---------- Exercise inputs ----------

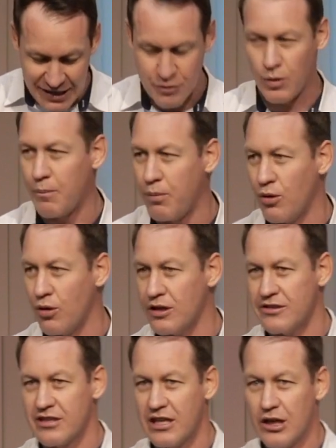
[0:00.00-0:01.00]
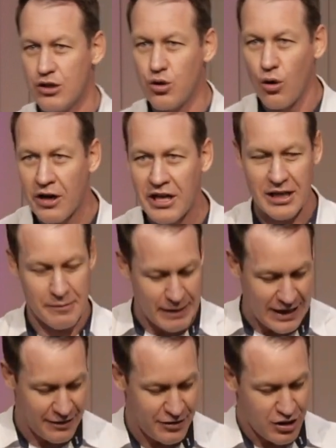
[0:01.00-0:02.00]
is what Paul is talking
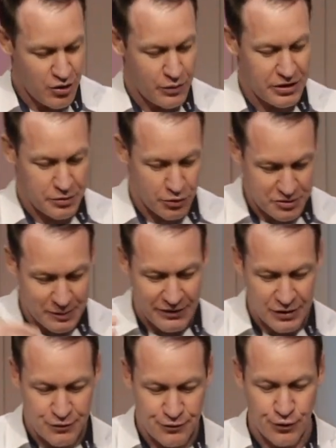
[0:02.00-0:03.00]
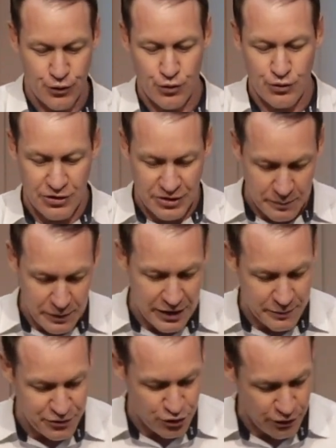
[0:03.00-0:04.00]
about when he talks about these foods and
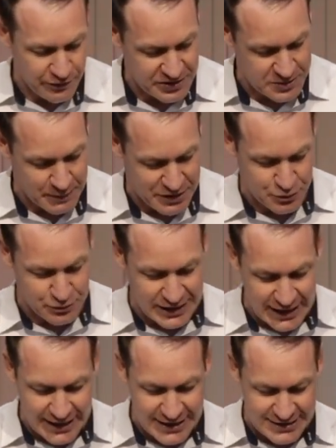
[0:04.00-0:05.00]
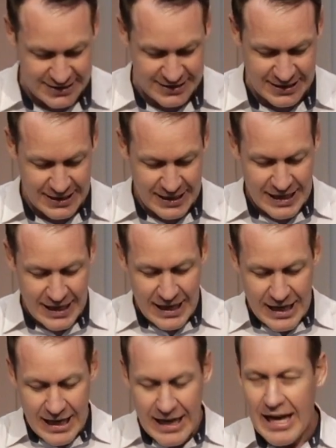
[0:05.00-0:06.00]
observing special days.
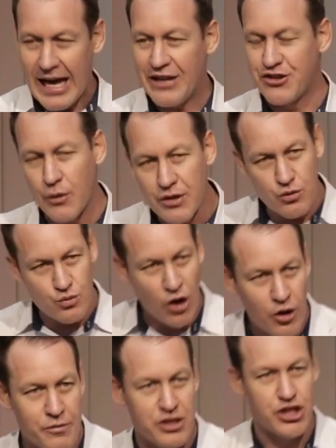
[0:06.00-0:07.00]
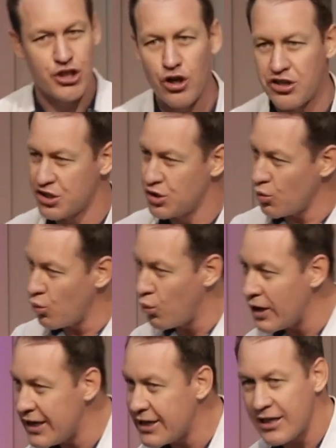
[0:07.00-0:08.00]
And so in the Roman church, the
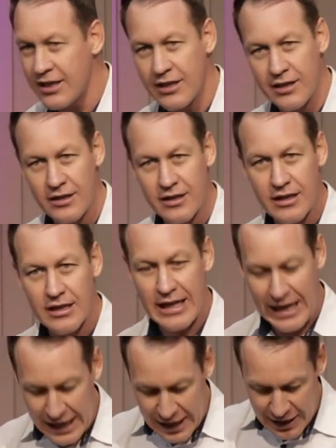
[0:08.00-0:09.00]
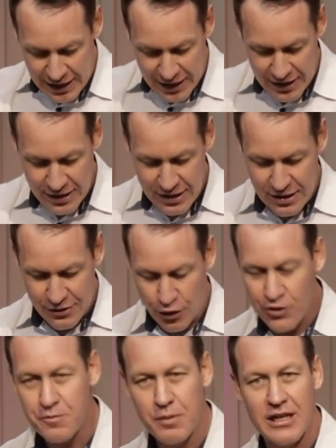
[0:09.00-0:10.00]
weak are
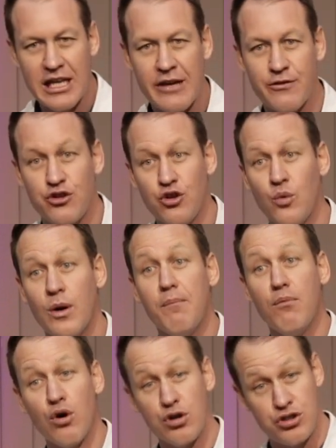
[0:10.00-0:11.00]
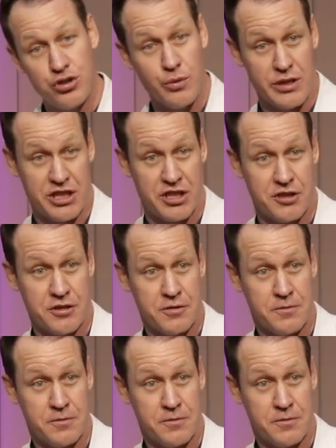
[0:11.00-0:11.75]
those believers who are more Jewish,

----------

Write the records above out again exactly, but not the pictures.

* Task result *
[0:00.00-0:01.00]
[0:01.00-0:02.00]
is what Paul is talking
[0:02.00-0:03.00]
[0:03.00-0:04.00]
about when he talks about these foods and
[0:04.00-0:05.00]
[0:05.00-0:06.00]
observing special days.
[0:06.00-0:07.00]
[0:07.00-0:08.00]
And so in the Roman church, the
[0:08.00-0:09.00]
[0:09.00-0:10.00]
weak are
[0:10.00-0:11.00]
[0:11.00-0:11.75]
those believers who are more Jewish,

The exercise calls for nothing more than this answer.